Die Beschaffung von Informationstechnologie in Pandemiezeiten
Die Beschaffung von Informationstechnologie steht am Anfang der Wertschöpfungskette und nimmt eine zentrale strategische Rolle ein. Gerade in Krisenzeiten ist eine funktionierende IT-Infrastruktur systemrelevant für Unternehmen, damit diese ihre Marktchancen überhaupt nutzen können. IT- und Beschaffungsprofis müssen zusammenspannen und sich auch im Vertragsrecht auskennen, um Risiken zu minimieren.

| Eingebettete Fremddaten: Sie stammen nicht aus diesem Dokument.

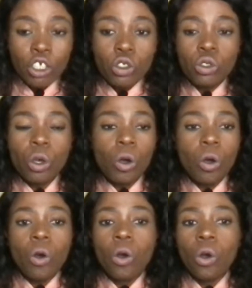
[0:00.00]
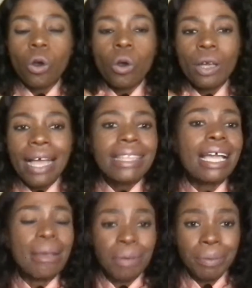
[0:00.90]
So
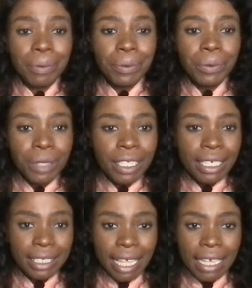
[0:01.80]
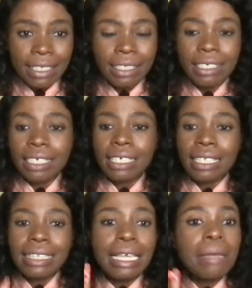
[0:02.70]
there are people who think that
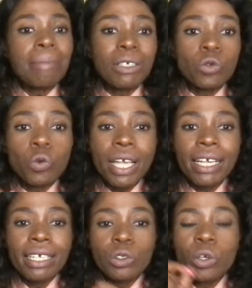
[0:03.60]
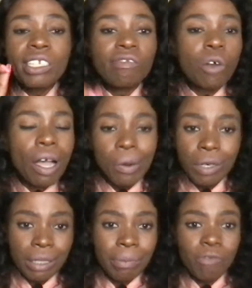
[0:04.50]
they must work 24
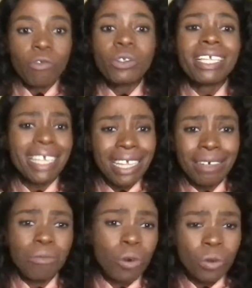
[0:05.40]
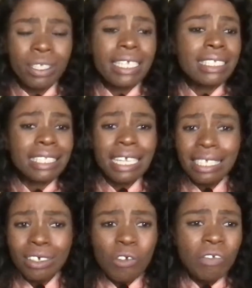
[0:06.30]
hours before they earn more. They stay
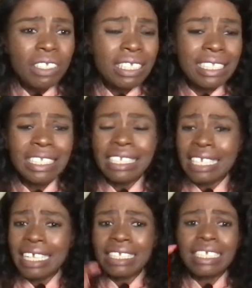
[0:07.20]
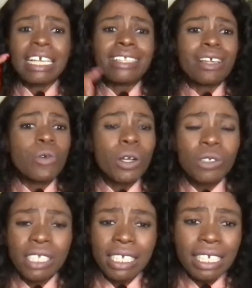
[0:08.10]
in the offices until late. They work
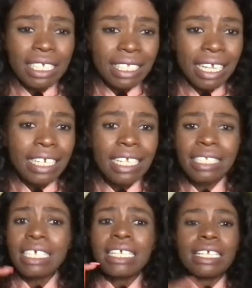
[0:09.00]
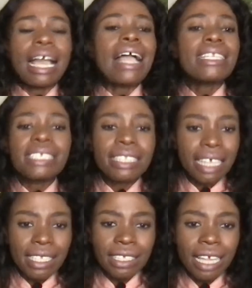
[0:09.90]
on Saturday and Sundays. I did
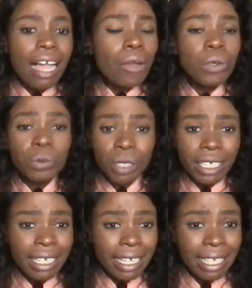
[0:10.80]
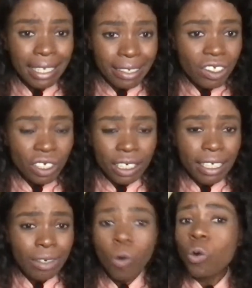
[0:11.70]
that. I was working like a headless
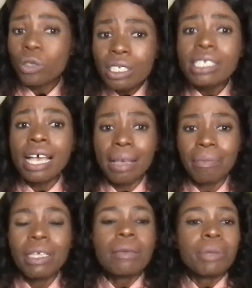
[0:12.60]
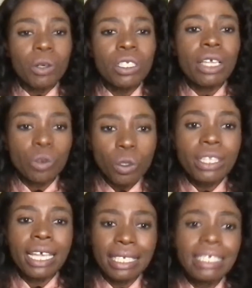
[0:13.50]
chicken all the time because I
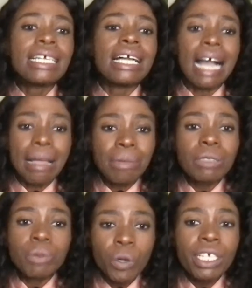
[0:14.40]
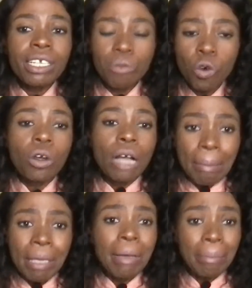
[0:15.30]
thought that I must be working more.
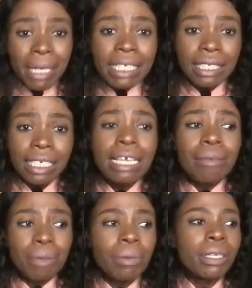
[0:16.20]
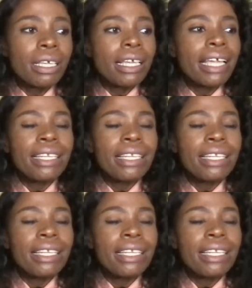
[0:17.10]
Maybe I'm lazy. Maybe.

Covid-19 hat aufgezeigt, wie fragil unser Wirtschaftssystem ist. Das Virus macht die Erfüllung vertraglicher Pflichten für Unternehmen zur Herausforderung. Die Pandemie und daraus resultierende Auswirkungen, gerade auch behördlich angeordnete Massnahmen, haben selbstredend einen grossen Einfluss – auch auf die Beschaffung von Informationstechnologie. Deren Verfügbarkeit ist "systemrelevant", denn ohne sie würden zahlreiche Prozesse im Unternehmen nicht mehr möglich sein. Die vergangenen Monate haben nun gezeigt, dass ausverkaufte Hardware oder mehrmonatige Lieferverzögerungen bei bestellter Ware längst keine "Black Swan"-Szenarien mehr darstellen.

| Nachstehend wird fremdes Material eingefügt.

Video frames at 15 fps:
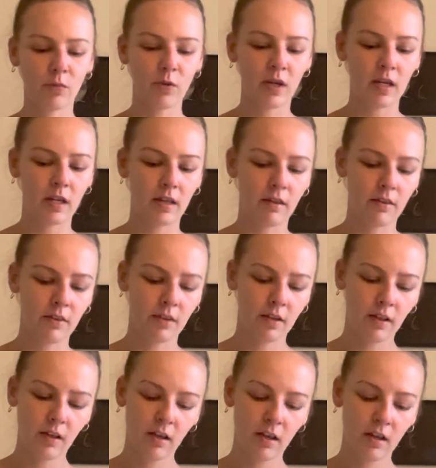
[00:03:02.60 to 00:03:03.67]
with
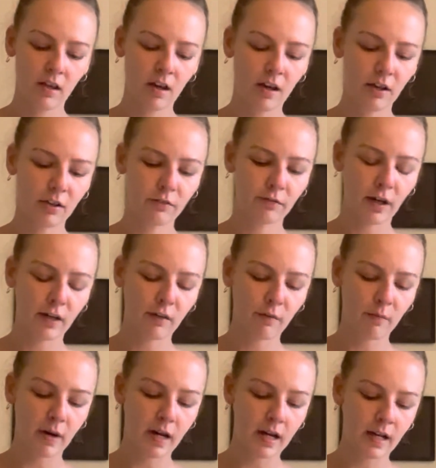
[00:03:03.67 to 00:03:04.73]
a good friend of
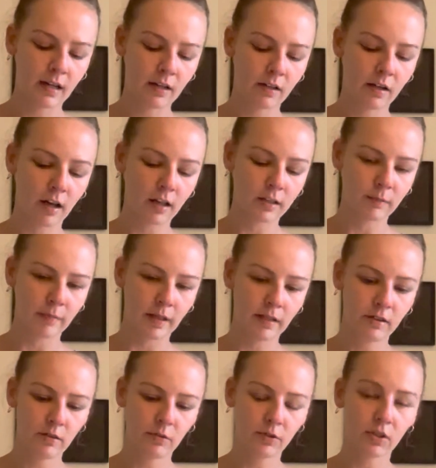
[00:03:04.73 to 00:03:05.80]
mine and her
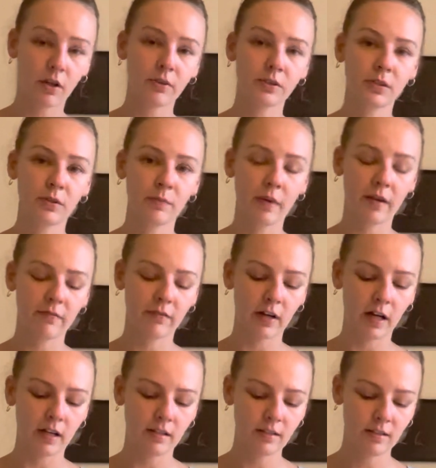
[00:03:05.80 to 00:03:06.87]
husband, who's also my
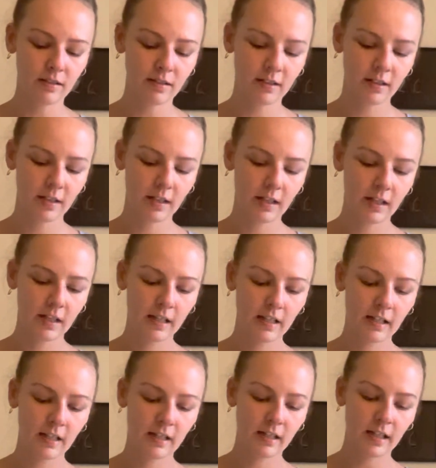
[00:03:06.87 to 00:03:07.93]
friend.
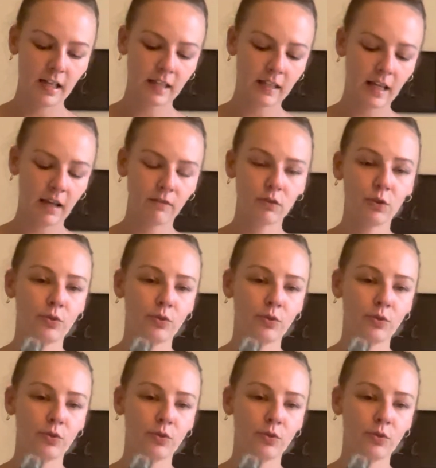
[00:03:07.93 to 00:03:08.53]
And they have 2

Generell ist zu beobachten, dass sowohl Unternehmen als auch Lieferanten der Not gehorchend ihre Lager ausbauen und bei neuen Beschaffungen wieder vermehrt auf geografisch näherliegende Lieferanten setzen – in der Hoffnung, ihre Beschaffungsrisiken künftig damit zu minimieren. Was aber ist zu tun, wenn die vor Monaten im Ausland bestellte und schon bezahlte Ware aufgrund von insolventen Lieferanten oder blockierten Lieferketten noch immer nicht eingetroffen ist, wenn Einreisesperren eine Dienstleistung des Lieferanten vor Ort verunmöglichen – und genau dies dazu führt, dass die eigene Unternehmensexistenz auf dem Spiel steht?

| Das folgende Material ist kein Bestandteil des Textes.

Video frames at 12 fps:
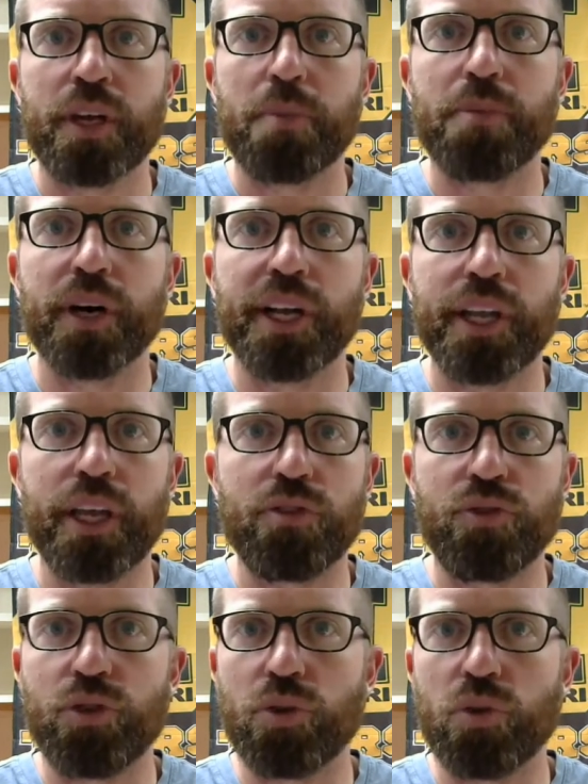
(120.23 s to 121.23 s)
But
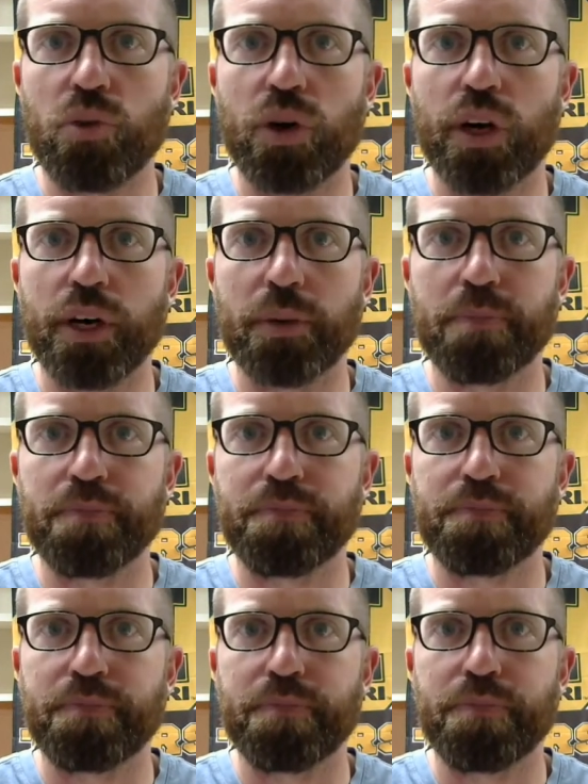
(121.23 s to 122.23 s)
if you
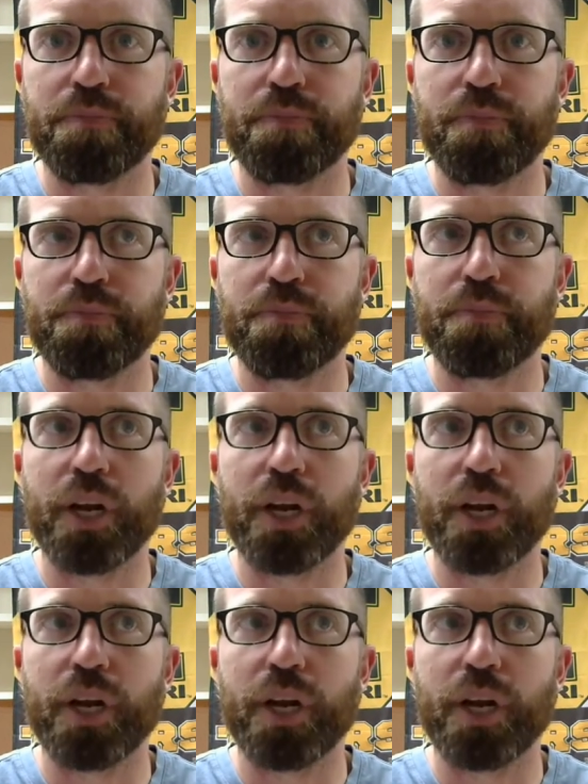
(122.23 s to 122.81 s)
but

Hier sind Beschaffungsprofis, IT- und Rechtsspezialisten der Unternehmen gefordert, mit den Vertragspartnern eine Lösung zu finden. Denn neue, der ausserordentlichen Situation angepasste Regelungen auf kantonaler oder Bundesebene, welche die aufgeworfenen Fragen abschliessend beantworten könnten, existieren noch nicht. Man scheint sich aber auf juristischer Ebene mittlerweile einig zu sein, dass Covid-19 einen Fall von höherer Gewalt darstellt. Nehmen Sie also Ihre Verträge in die Hand und prüfen Sie nach, was für den Fall des Eintretens einer höheren Gewalt vorgesehen ist. Gerade Verträge mit internationalen Lieferantenpartnern enthalten hierzu meist sogenannte "force majeure"-Klauseln, welche die Vertragserfüllung bei Ereignissen thematisieren, die gemeinhin als unvorhersehbar, unvermeidbar und unüberwindbar qualifiziert werden und die dazu führen, dass eine vereinbarte Leistung nicht erbracht werden kann (obwohl das möglich wäre, würden es die äusseren Umstände zulassen). Der Sinn dieser Klauseln besteht unter anderem auch darin, dass Parteien in so einem Fall gegenseitig nicht schadenersatzpflichtig werden. Die Krux hierbei ist, dass solche Klauseln oft missverständlich verfasst sind oder Covid-19 nicht namentlich als Ereignis "höherer Gewalt" aufgeführt wird.
Noch komplexer sind die Beschaffungsverfahren für Unternehmen der öffentlichen Hand geregelt. Rechtliche Vorgaben bestimmen praktisch jeden Arbeitsschritt und die hierzulande geltenden Submissionsvorschriften müssen bei einer Lösungsfindung unbedingt miteinbezogen werden. Diese gehen auf "unvorhersehbare Ereignisse" ein – obwohl der Gesetzgeber bei der Ausarbeitung sicherlich nicht an eine mögliche Pandemie aktuellen Ausmasses gedacht hat. In diesen Vorschriften ist zwar aufgeführt, dass "Aufträge" weitervergeben werden können, wenn aufgrund unvorhersehbarer Ereignisse eine Beschaffung so dringlich wird, dass kein offenes, selektives oder Einladungsverfahren mehr durchgeführt werden kann. Bei konkreten Einsprachen wäre es aber an einem Gericht, festzulegen, ob diese Regelungen dafür verwendet werden können, um solche Fragen zu klären. Deshalb gilt auch im Bereich der "öffentlichen Beschaffung" die Empfehlung, sich vertraglich möglichst gut und vor allem präzise ausformuliert abzusichern.